Thousands of refugees and migrants have been stranded in Greece after Macedonia abruptly closed its border to Afghans last week and imposed stricter document controls on Syrians and Iraqis, slowing their passage to a trickle and rejecting those without valid passports.

Skopje's move follows decisions by countries further up the migrant route to turn back groups of Afghans, after reports that many were actually Iranians or Pakistanis.

Jamshid claims he was mistreated after being intercepted by Macedonian police.

"Around 30 of us tried to cross the border. The Macedonian police caught us, beat us and put us on a truck."

"They said they would leave us on the border with Serbia.

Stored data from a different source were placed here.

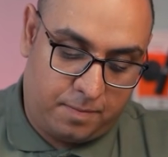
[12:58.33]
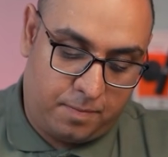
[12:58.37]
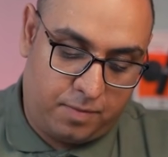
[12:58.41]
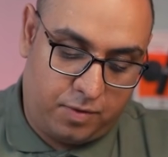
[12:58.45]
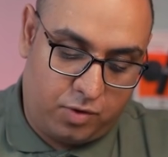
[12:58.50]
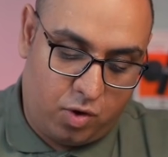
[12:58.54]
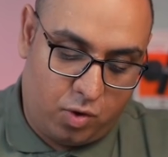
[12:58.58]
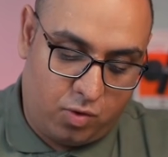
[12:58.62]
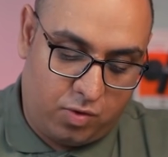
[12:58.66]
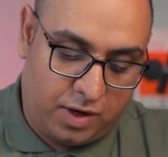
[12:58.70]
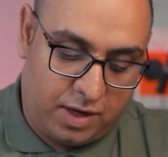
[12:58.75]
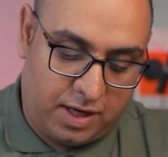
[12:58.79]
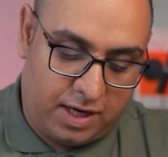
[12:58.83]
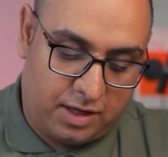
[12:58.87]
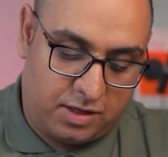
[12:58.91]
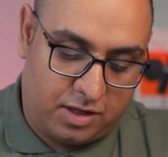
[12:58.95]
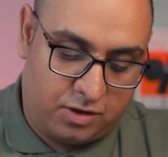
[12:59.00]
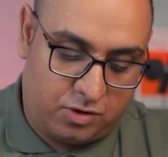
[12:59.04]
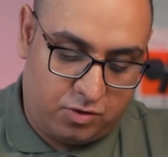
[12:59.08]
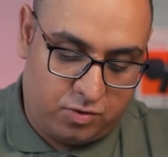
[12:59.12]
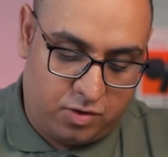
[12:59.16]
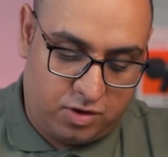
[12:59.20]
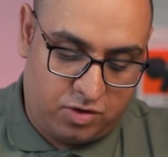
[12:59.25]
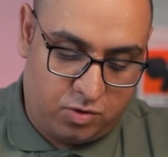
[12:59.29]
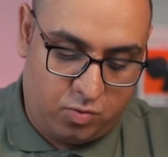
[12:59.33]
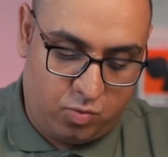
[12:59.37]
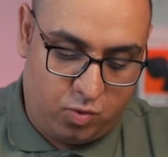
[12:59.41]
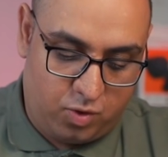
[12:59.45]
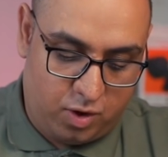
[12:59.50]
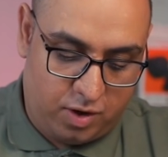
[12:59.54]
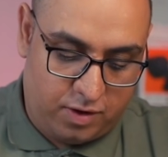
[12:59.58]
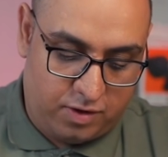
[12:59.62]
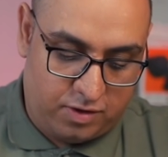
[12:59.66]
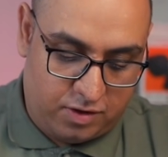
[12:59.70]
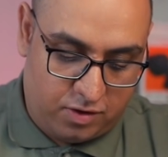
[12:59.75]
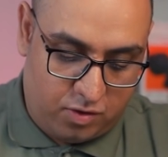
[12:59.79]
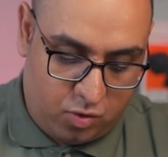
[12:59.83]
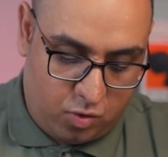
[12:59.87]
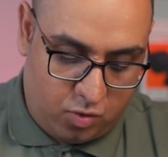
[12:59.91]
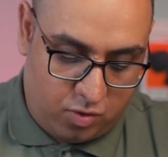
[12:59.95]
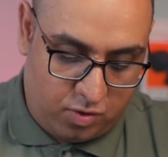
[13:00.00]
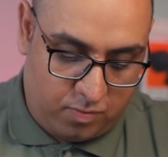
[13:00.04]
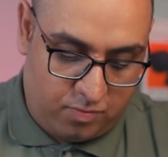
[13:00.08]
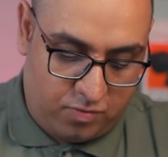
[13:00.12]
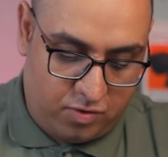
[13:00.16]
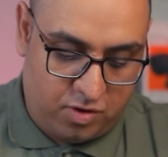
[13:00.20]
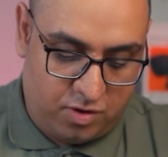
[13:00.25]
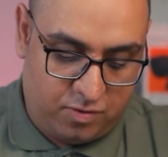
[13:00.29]
You only need to do this once,
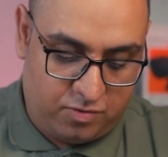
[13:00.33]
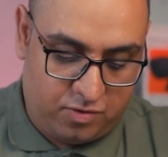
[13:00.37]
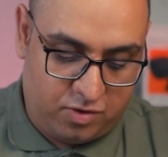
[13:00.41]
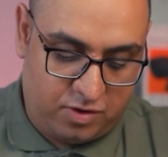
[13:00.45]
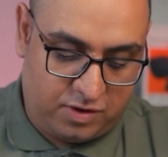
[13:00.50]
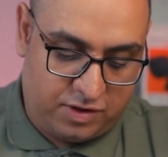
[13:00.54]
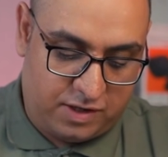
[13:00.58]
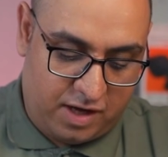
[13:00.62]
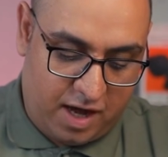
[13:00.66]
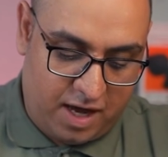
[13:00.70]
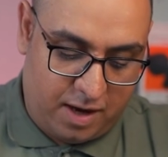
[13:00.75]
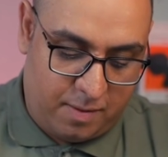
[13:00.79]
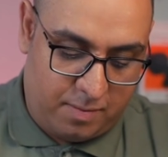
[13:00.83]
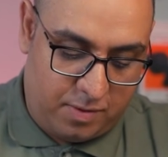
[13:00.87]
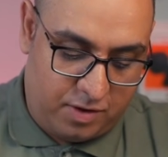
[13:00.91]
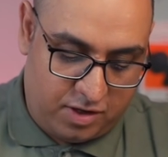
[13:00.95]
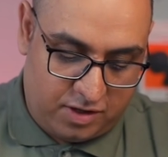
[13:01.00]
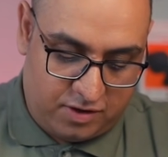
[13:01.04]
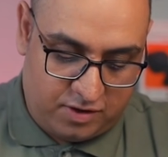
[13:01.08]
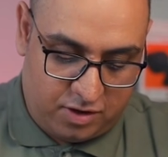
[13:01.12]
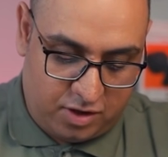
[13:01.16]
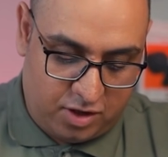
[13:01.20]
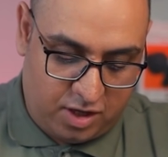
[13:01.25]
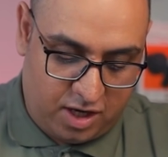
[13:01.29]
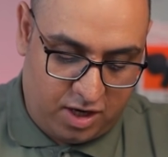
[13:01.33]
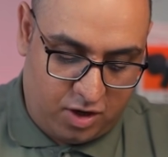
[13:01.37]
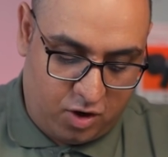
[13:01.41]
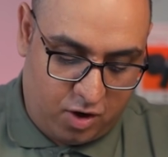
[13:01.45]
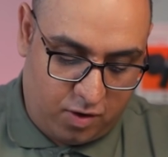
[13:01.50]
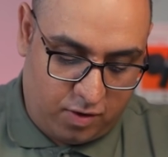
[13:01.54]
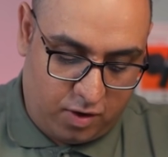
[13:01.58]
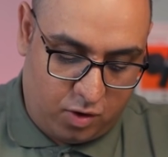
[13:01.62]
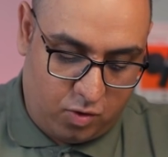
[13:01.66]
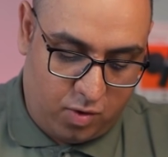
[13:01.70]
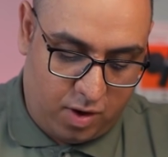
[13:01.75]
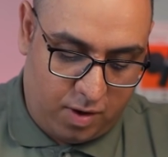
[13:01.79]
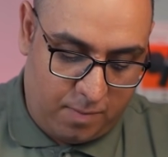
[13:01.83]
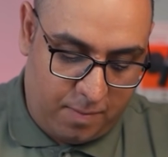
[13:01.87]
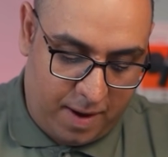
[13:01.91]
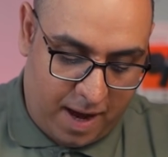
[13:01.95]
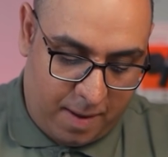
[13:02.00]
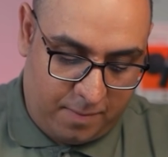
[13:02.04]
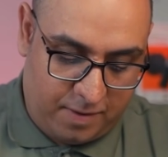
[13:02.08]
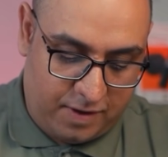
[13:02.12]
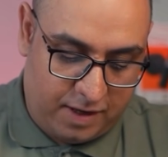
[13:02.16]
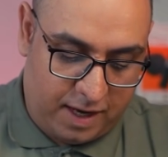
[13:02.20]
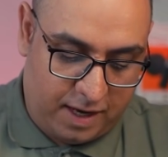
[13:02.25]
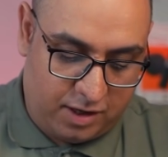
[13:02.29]
or for the first time, just click on the Quick
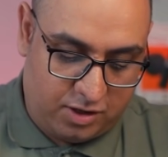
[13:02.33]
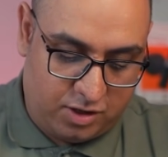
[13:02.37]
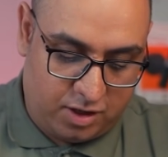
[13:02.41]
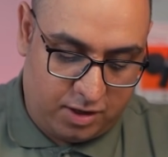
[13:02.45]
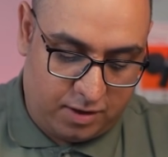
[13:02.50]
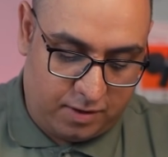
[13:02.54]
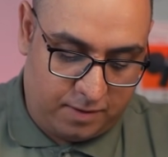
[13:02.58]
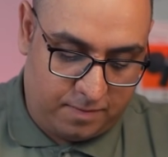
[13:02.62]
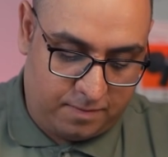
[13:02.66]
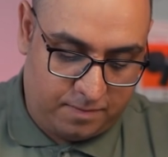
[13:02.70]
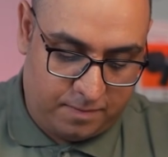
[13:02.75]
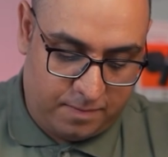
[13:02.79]
Map section.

But when we got there, we realised we were back at the border with Greece," he told AFP.

Mohammad, a 22-year-old engineering student says Macedonia police were not even interested in looking at his papers.

"They said 'where are you from', we said 'from Afghanistan' (and they said) 'go out of here'," he said.

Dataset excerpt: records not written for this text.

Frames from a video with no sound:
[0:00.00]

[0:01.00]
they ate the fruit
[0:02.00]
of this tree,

Another man said seven of his group disappeared near the Albanian border where they heard shots being fired.

Austria has also clamped down with a daily cap on asylum-seekers and said it would only let 3,200 migrants pass through each day, sparking fears of a domino effect along the Balkan migrant trail.

"It's not our vision to become the subsidised border guards of Europe, to become Europe's Lebanon or Jordan," Greece's deputy prime minister Yiannis Dragasakis said on Friday.

An old army camp at the heart of an industrial storage area near the port of Piraeus, Schisto was recently refurbished by the Greek army to accommodate some 1,500 people.

Army colonel Michalis Klouvas, who supervises operations, says the camp could eventually hold 4,000.

"Out of 1,300 people here, a third are children," Klouvas said, adding that he would prefer "for the problem to be resolved soon so that people don't have to stay here long".

The hastily renovated camp houses hundreds of families in tents, with separate buildings acting as a first aid area, a mess hall, a place of prayer and shelter for unaccompanied minors.

Children sit on the ground, playing with pebbles, and teenagers play volleyball and older men mill about aimlessly.

Many are desperate to continue their journey northwards and do not wish to wait, even when told that Macedonia may not let them through.

Further north, hundreds of migrants and refugees have walked out of similar camps in an effort to get to the border on foot.

But others are too weak to even try.

Outside one dormitory, a woman helps a man in his fifties who is sitting in a wheelchair, his feet wrapped in bandages, his head bowed low.

Karim Mandi, has brought to the doctor his five-year-old son, whose ankles are in pain from walking.

"My son cannot walk (but) the doctor has told us to wait because there is no more medicine," he says.